SOURCE DATA: Begin
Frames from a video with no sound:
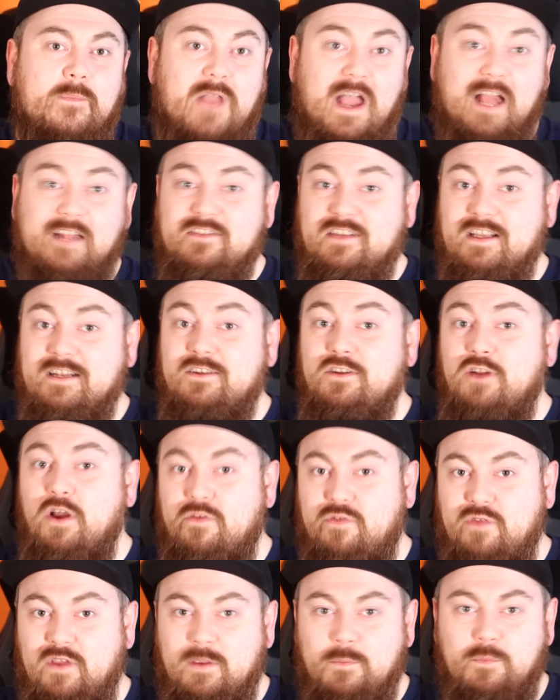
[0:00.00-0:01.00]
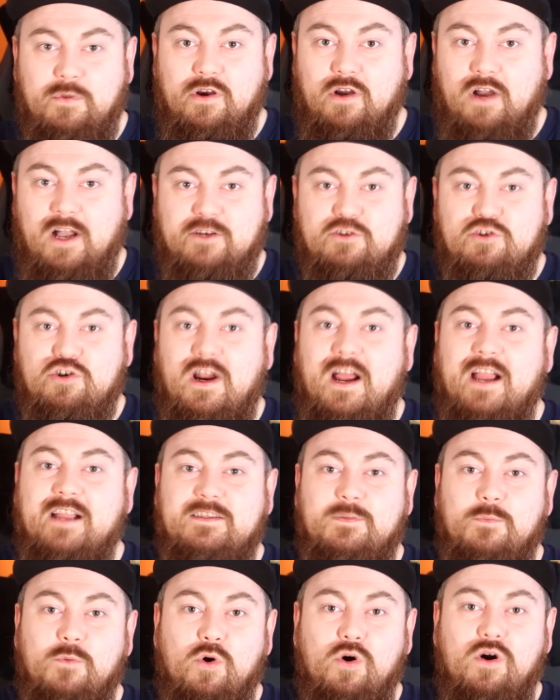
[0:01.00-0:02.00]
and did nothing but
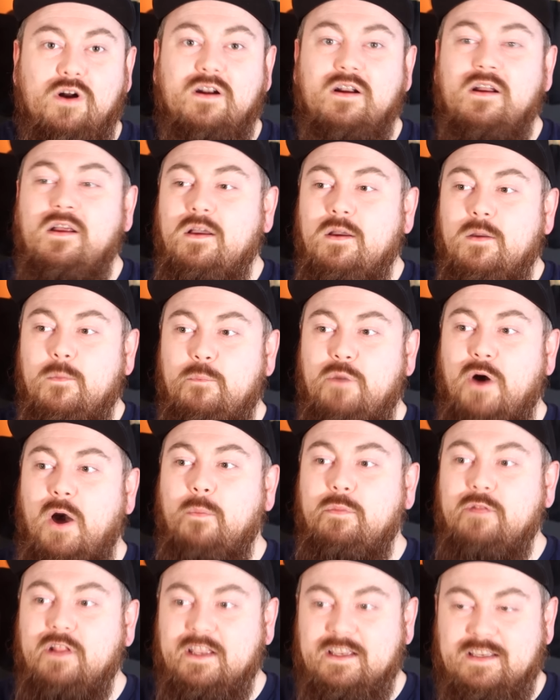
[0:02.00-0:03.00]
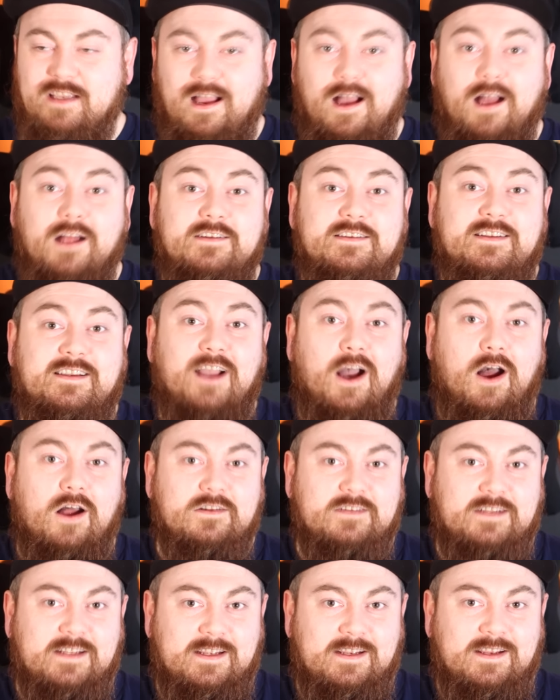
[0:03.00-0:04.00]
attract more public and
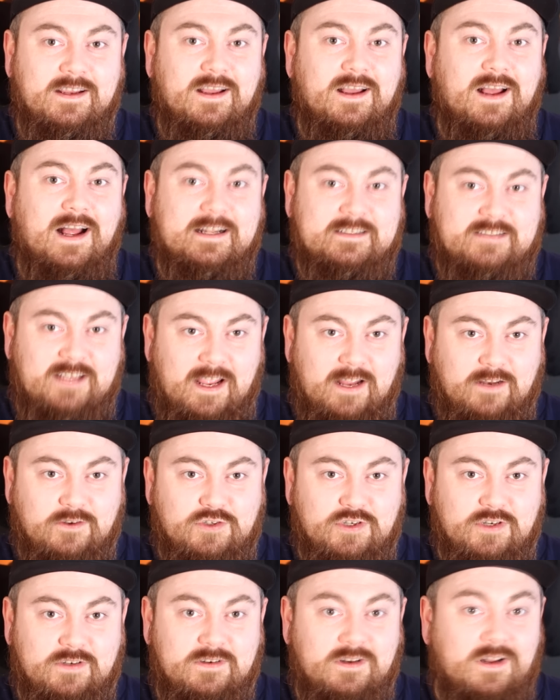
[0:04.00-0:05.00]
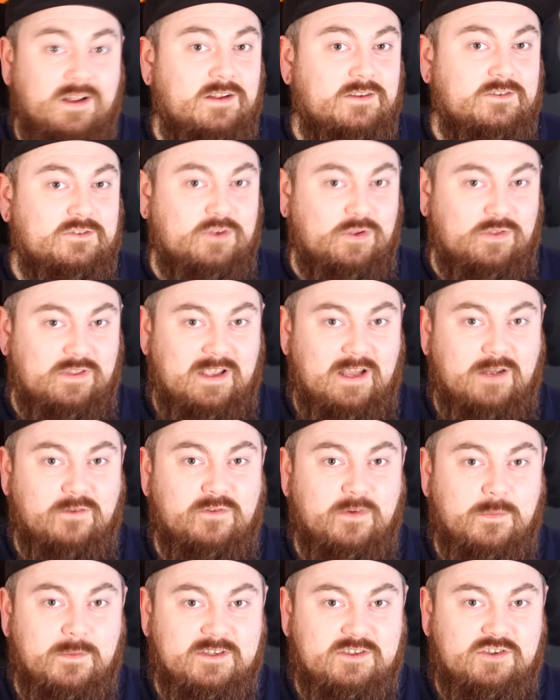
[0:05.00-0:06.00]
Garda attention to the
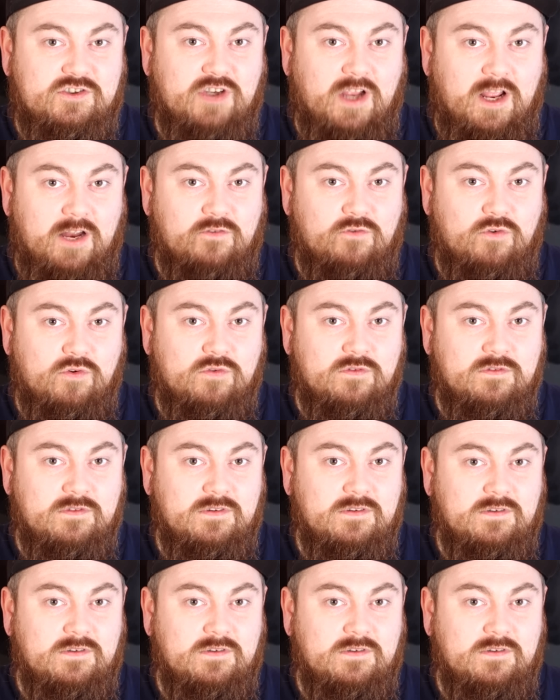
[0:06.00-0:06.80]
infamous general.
SOURCE DATA: End
SOURCE DATA: Begin
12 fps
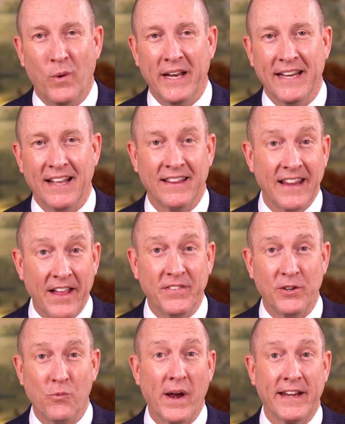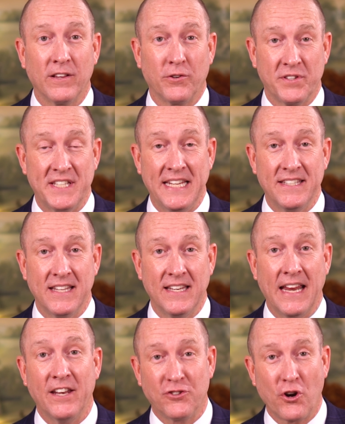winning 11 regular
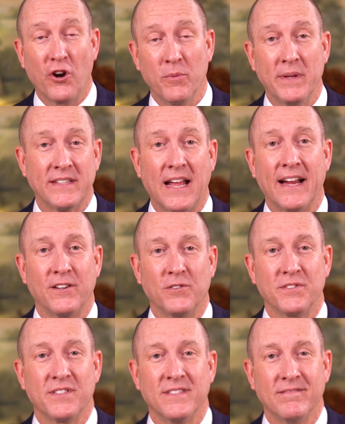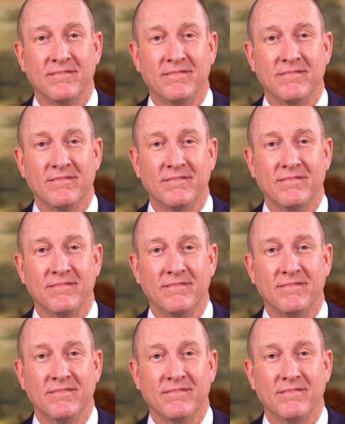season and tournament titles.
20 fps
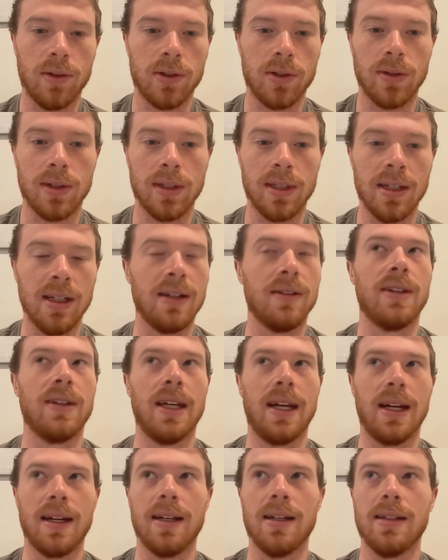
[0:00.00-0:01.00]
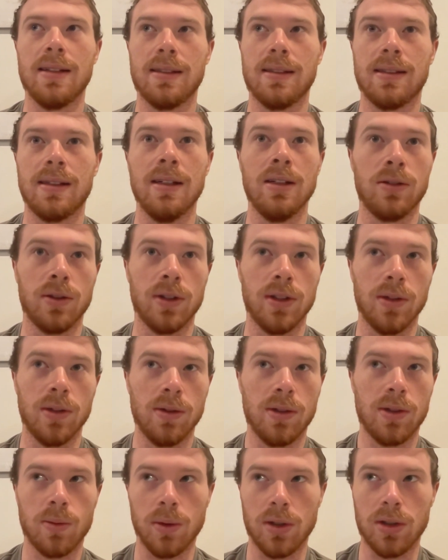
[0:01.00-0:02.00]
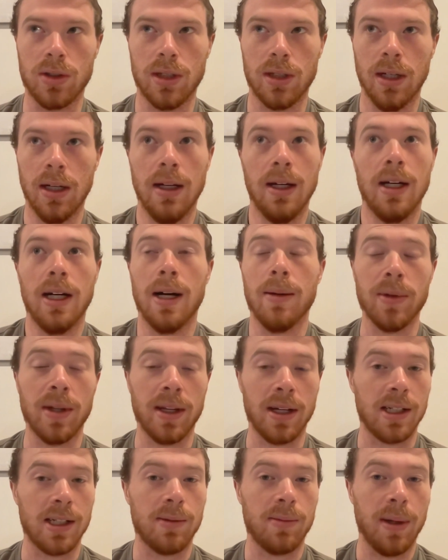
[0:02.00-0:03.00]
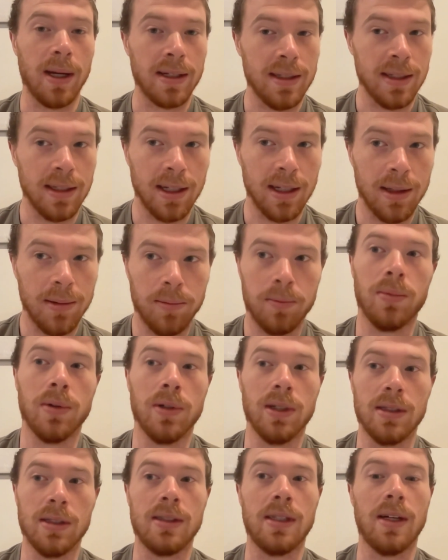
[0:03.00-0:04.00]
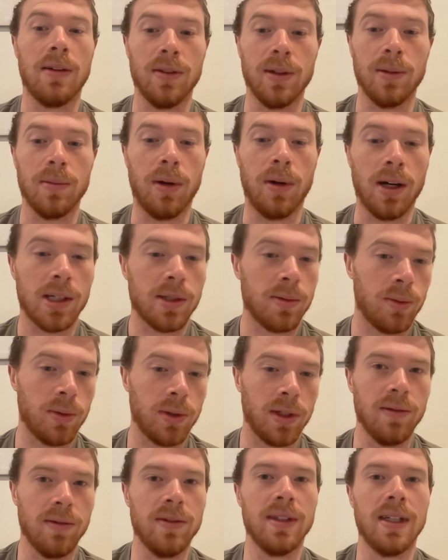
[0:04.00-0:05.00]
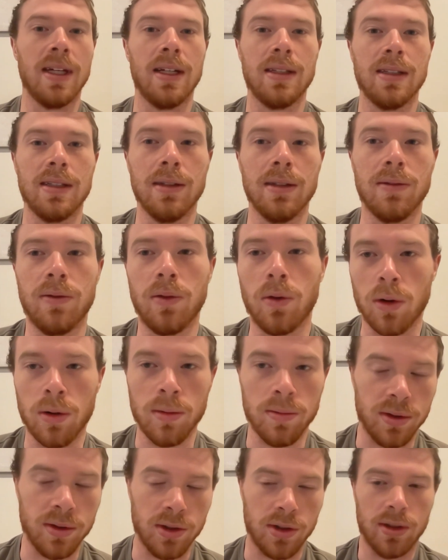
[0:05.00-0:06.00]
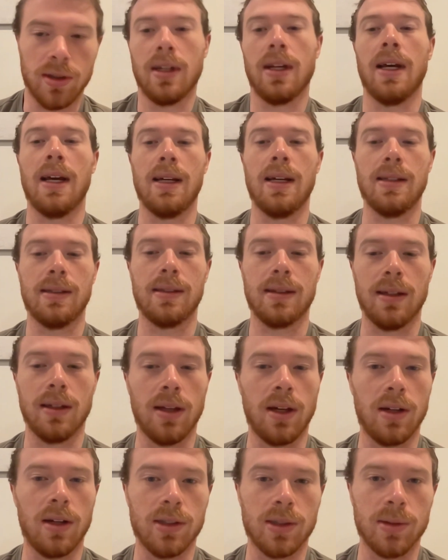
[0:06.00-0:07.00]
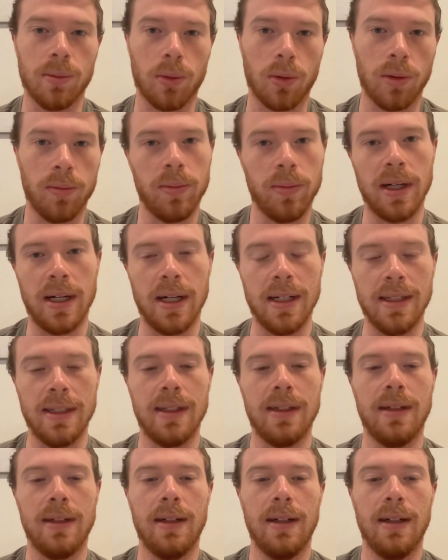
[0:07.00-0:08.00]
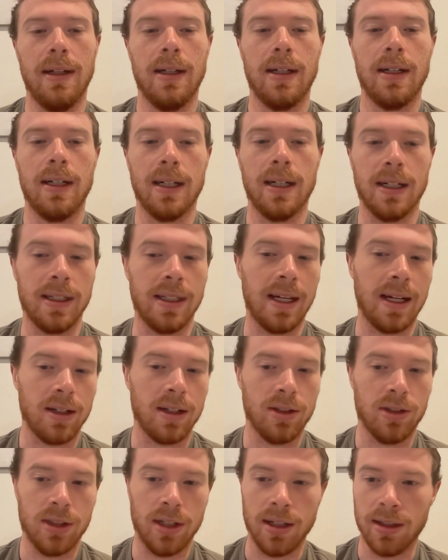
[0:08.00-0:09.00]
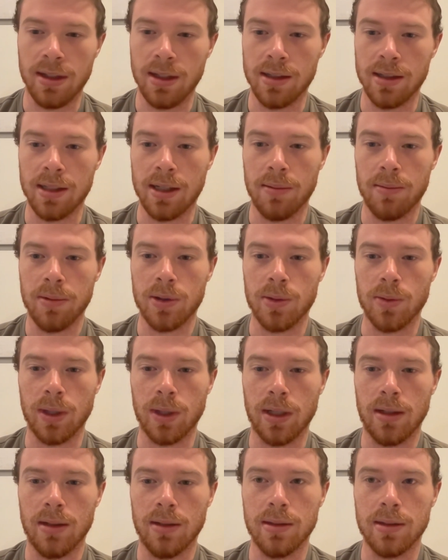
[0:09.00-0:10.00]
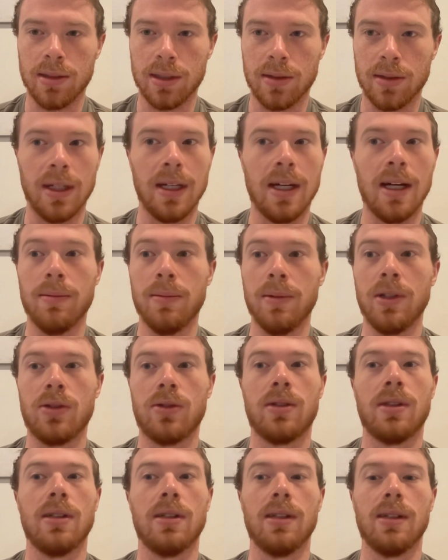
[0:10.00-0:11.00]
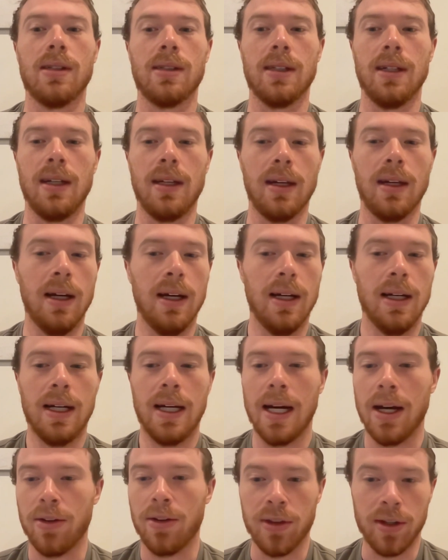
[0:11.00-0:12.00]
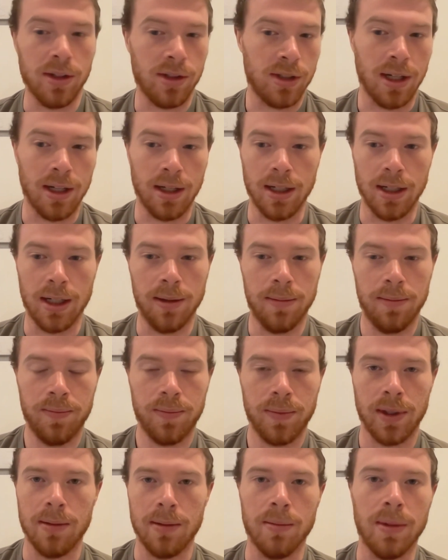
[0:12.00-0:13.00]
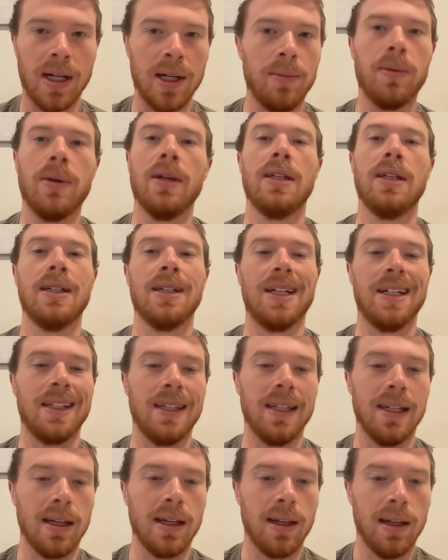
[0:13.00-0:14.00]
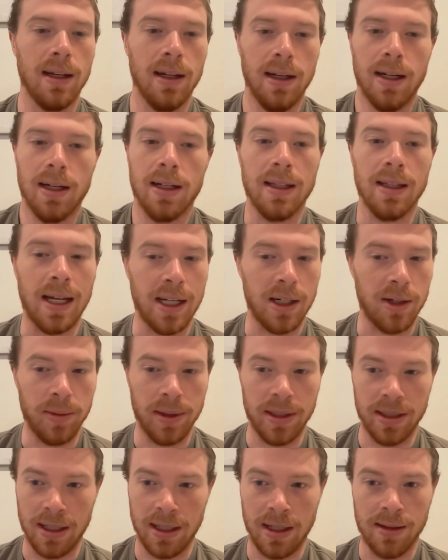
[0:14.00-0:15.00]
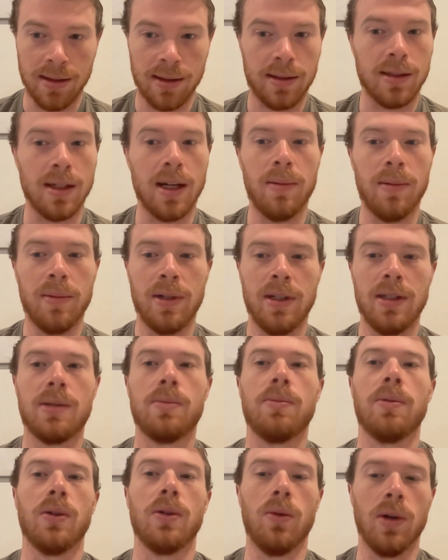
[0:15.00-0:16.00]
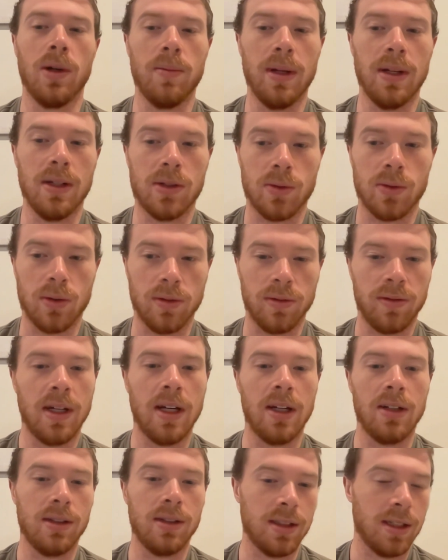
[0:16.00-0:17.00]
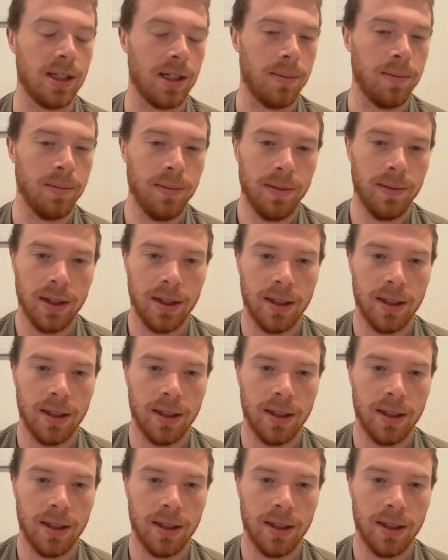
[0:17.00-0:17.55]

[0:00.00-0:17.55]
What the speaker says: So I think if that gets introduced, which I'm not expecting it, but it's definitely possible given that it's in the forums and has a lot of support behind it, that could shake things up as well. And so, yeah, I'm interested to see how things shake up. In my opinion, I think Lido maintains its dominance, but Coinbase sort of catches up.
SOURCE DATA: End
= TASK INSTRUCTIONS =
In the material above, which lines fall between the one holding "[0:13.00-0:14.00]" and the one holding "[0:00.00-0:17.55]", inclusive? Print exactly those, with the pictures left out.

= RESPONSE BELOW =
[0:13.00-0:14.00]
[0:14.00-0:15.00]
[0:15.00-0:16.00]
[0:16.00-0:17.00]
[0:17.00-0:17.55]

[0:00.00-0:17.55]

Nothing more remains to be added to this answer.